**Problem details**
Although the entries contain pictures, return everything else in them verbatim and omit the pictures.
┌──
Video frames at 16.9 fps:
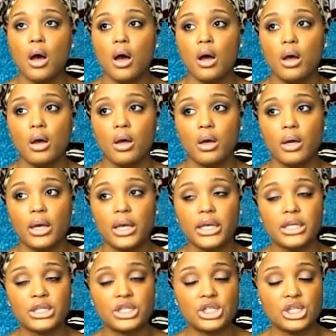Uh,
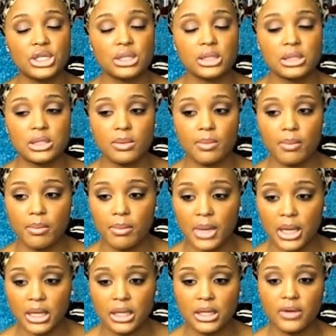it's just
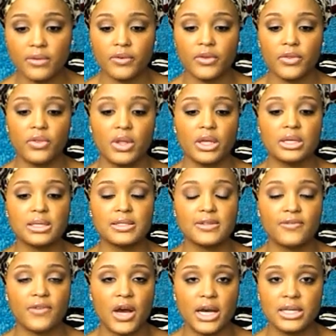many different things.
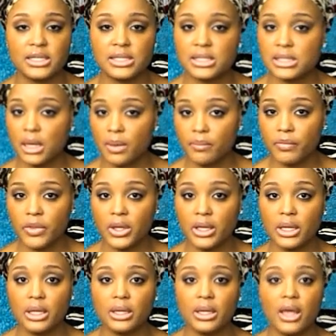Find
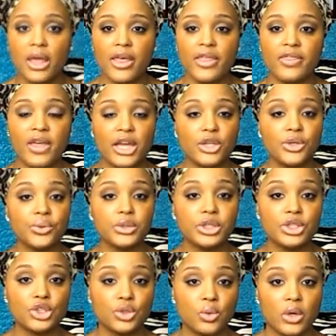something that
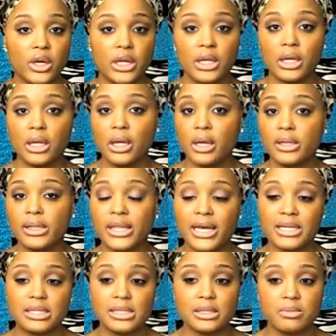you enjoy.
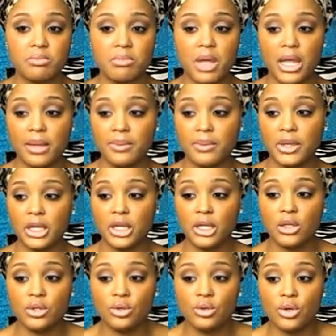That's
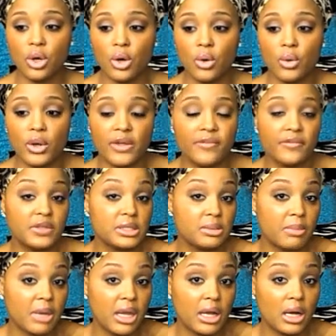maybe, you know, if
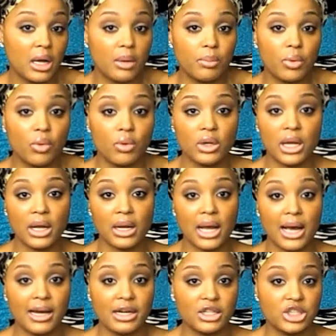it's makeup, pulling out
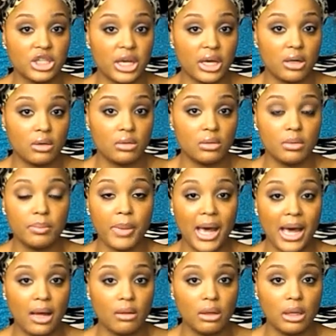an eyeshadow
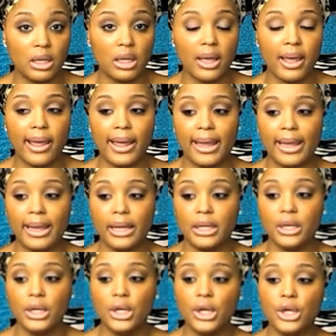palette
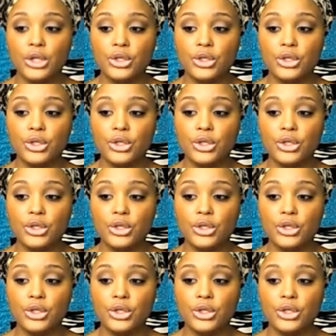and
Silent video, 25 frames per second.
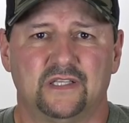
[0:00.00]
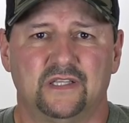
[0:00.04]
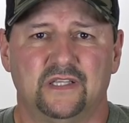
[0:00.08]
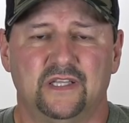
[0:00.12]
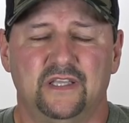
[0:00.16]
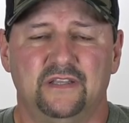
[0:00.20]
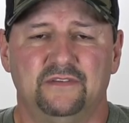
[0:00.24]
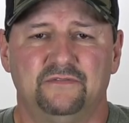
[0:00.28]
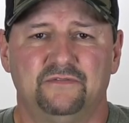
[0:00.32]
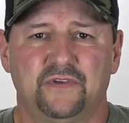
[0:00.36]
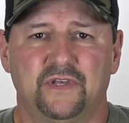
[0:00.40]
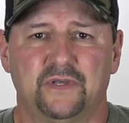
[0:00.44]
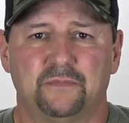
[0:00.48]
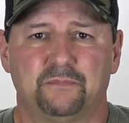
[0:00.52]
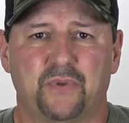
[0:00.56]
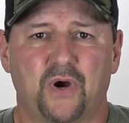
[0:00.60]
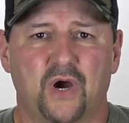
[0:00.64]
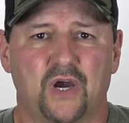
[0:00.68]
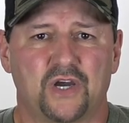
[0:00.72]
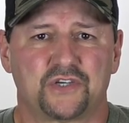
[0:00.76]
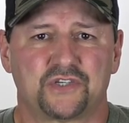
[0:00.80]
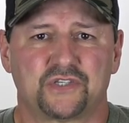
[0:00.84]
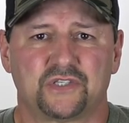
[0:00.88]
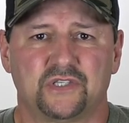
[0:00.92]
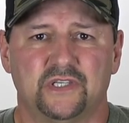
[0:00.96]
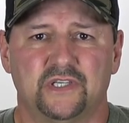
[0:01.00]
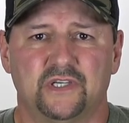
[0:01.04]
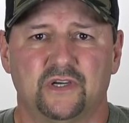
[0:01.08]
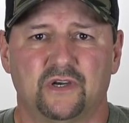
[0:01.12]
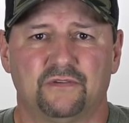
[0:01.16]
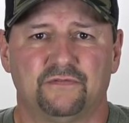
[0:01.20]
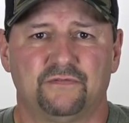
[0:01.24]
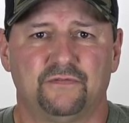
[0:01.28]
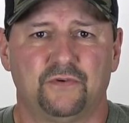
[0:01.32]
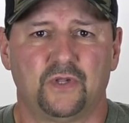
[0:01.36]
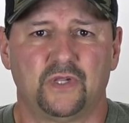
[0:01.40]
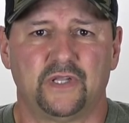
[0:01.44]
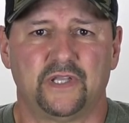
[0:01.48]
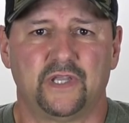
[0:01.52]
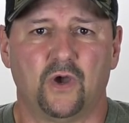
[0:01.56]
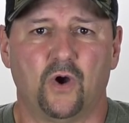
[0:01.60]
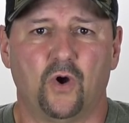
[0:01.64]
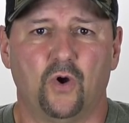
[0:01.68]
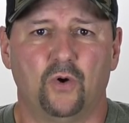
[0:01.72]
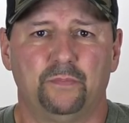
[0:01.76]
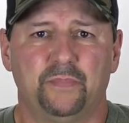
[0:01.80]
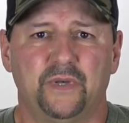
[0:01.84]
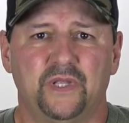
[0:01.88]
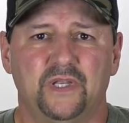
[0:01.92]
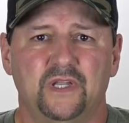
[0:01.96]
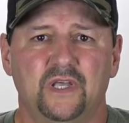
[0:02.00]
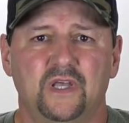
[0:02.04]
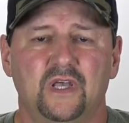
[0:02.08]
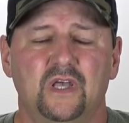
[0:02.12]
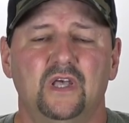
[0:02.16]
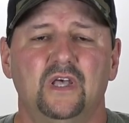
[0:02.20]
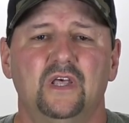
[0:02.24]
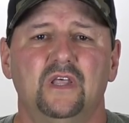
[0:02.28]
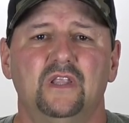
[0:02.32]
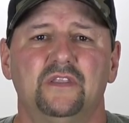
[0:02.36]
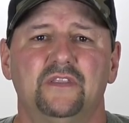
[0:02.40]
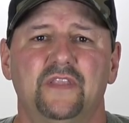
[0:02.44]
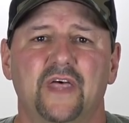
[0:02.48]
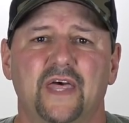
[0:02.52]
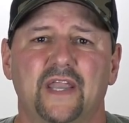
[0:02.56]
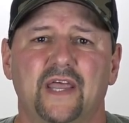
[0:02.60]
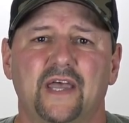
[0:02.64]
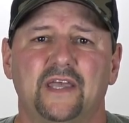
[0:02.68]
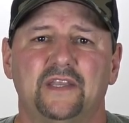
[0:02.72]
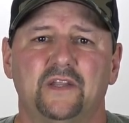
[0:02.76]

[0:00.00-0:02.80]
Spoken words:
leave it partially or fully open, then I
└──
**Reply**
Video frames at 16.9 fps:
Uh,
it's just
many different things.
Find
something that
you enjoy.
That's
maybe, you know, if
it's makeup, pulling out
an eyeshadow
palette
and
Silent video, 25 frames per second.
[0:00.00]
[0:00.04]
[0:00.08]
[0:00.12]
[0:00.16]
[0:00.20]
[0:00.24]
[0:00.28]
[0:00.32]
[0:00.36]
[0:00.40]
[0:00.44]
[0:00.48]
[0:00.52]
[0:00.56]
[0:00.60]
[0:00.64]
[0:00.68]
[0:00.72]
[0:00.76]
[0:00.80]
[0:00.84]
[0:00.88]
[0:00.92]
[0:00.96]
[0:01.00]
[0:01.04]
[0:01.08]
[0:01.12]
[0:01.16]
[0:01.20]
[0:01.24]
[0:01.28]
[0:01.32]
[0:01.36]
[0:01.40]
[0:01.44]
[0:01.48]
[0:01.52]
[0:01.56]
[0:01.60]
[0:01.64]
[0:01.68]
[0:01.72]
[0:01.76]
[0:01.80]
[0:01.84]
[0:01.88]
[0:01.92]
[0:01.96]
[0:02.00]
[0:02.04]
[0:02.08]
[0:02.12]
[0:02.16]
[0:02.20]
[0:02.24]
[0:02.28]
[0:02.32]
[0:02.36]
[0:02.40]
[0:02.44]
[0:02.48]
[0:02.52]
[0:02.56]
[0:02.60]
[0:02.64]
[0:02.68]
[0:02.72]
[0:02.76]

[0:00.00-0:02.80]
Spoken words:
leave it partially or fully open, then I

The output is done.